Rotating Backup Directories using cp -al (hardlinks) to Save Disk Space
The copy command “cp -al” found on all versions of Unix/Linux creates what’s called a “hard link” to a file. The nice thing about this command is that it doesn’t create an actual copy of the file on disk – instead, it creates a “link” or pointer to the file data on the disk. Basically a “snapshot” of that directory in-time. The net result is that you can have 10 “copies’ of a 10G file that only take up a total of 10G.
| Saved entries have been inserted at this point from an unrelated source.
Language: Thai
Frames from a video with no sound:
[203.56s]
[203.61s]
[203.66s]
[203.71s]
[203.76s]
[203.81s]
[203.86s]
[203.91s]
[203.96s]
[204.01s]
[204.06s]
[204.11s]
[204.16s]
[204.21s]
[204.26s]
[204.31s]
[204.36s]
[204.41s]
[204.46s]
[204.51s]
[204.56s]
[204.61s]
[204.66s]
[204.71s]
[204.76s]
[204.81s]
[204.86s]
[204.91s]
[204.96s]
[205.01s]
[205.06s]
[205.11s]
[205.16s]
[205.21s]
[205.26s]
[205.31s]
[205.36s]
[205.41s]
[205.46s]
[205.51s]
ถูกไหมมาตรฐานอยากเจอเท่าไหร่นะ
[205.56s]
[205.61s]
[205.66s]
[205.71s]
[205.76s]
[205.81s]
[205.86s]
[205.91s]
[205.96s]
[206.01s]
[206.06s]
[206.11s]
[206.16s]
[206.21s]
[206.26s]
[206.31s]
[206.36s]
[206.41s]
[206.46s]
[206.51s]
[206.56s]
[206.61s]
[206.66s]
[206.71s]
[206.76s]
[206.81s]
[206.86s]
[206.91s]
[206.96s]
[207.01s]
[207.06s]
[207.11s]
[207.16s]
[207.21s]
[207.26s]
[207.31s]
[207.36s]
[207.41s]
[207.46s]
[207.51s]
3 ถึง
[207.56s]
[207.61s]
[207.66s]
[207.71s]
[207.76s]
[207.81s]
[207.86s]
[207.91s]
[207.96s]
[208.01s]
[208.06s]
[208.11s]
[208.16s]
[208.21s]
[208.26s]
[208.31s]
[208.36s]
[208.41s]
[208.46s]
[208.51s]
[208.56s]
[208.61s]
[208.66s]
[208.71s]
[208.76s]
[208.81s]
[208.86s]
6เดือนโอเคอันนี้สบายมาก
This nifty behavior makes cp -al, when combined with rsync, ideal for backup systems. One can use the cp -al command to take a “snapshot” of a given directory tree at a given time, at the expense of very little additional disk space. I use this script in concert with my rsync_backup.pl script to keep 21 days of “snapshot” backups of each of my machines.
#!/usr/bin/perl
use POSIX;
# Rotates backup directories w/ cp -al (hardlinks)
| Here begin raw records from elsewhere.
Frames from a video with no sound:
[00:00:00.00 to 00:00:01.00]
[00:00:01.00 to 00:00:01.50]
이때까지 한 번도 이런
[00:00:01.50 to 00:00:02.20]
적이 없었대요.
# Deletes directories older than $KEEP_DAYS
# Runs each night ahead of backup process
# (c) 2009 eddie@eddieoneverything.com
$KEEP_DAYS=21;
$LOGFILE = "/var/log/rotate_backups";
@BACKUP_DIRS=(
'/mnt/backup/hansel',
'/mnt/backup/tiger',
'/mnt/backup/june'
);
$ts = get_timestamp();
open hLOG, ">>$LOGFILE";
print hLOG "=" x 80, "\n";
print hLOG "Run START at " . `date` . "\n";
print hLOG "=" x 80, "\n";
## Do the rotation
print hLOG "Do today's rotation\n";
foreach $dir ( @BACKUP_DIRS ){
print hLOG "\t" , `date`;
$newfn = $dir ."_" . $ts;
$cmd = "cp -al $dir $newfn";
print hLOG "Execute Command: $cmd\n";
`$cmd`;
}
## Delete old directories
print hLOG "Delete Old Directories\n";
foreach $dir ( @BACKUP_DIRS ){
$dir=~m/^(.+)\/(.+?)$/;
$base= $1;
$stub=$2;
#print "dir is $dir\nBASE: $base\nSTUB:$stub\n";
opendir hDIR, "$base" or die "can't open directory $base";
@dirlist=grep { /^$stub\_/ && !/^$stub$/ } readdir(hDIR);
closedir hDIR;
foreach $d (@dirlist){
print hLOG "\t" , `date`;
$d=~/$stub\_([0-9]+)_([0-9]+)_([0-9]+)_.+$/;
$year= $1;
$month = $2;
$day = $3;
if (dirIsOlder($year, $month, $day)){
#print "$d\n";
$remove_dir= $base . '/' . $d;
$cmd = "rm -Rf \"$remove_dir\"";
print hLOG "Execute command: $cmd\n";
`$cmd`;
}else{
print hLOG "Keep $d\n";
}
}
}
print hLOG "=" x 80, "\n";
print hLOG "Run END at " . `date` . "\n";
print hLOG "=" x 80, "\n";
close hLOG;
# ------------- Subroutines & functions -----------------
sub get_timestamp {
($sec,$min,$hour,$mday,$mon,$year,$wday,$yday,$isdst) = localtime(time);
$mon+=1;
if ($mon < 10) { $mon = "0$mon"; }
if ($mday < 10) { $mday = "0$mday"; }
if ($hour < 10) { $hour = "0$hour"; }
if ($min < 10) { $min = "0$min"; }
if ($sec < 10) { $sec = "0$sec"; }
$year=$year+1900;
return $year . '_' . $mon . '_' . $mday . '__' . $hour . '_' . $min . '_' . $sec;
}
sub dirIsOlder{
($fyear, $fmonth, $fday) = @_;
#print "Check $year - $month - $day \n";
$now = mktime(localtime());
$then = mktime (0, 0 , 0, $fday-1, $fmonth-1, $fyear-1900 , 0, 0);
$diff_sec = $now - $then;
$days_since = $diff_sec / 24 / 60 / 60;
#print "n: $now. t: $then. Diff ($diff_sec) = $days_since\n";
#print "$days_since $fyear-$fmonth-$fday\n";
## Subtract days from today
if ($days_since > $KEEP_DAYS){
return 1;
}else{
return 0;
}
}


January 24th, 2010 at 8:30 pm
Ugh, the article couldn’t be more wrong about the hard link principle. It is appaling how the author misrepresents the POSIX behaviour of hardlinks. For starters, the hardlink is never “broken” when new information is written to one of the files. This behaviour represents Copy-on-write filesystems, that are as of now, not yet implemented on mainstream linux. Reiser4 and future btrfs (and cow-ext3) are three filesystems I know of that exibit this feature.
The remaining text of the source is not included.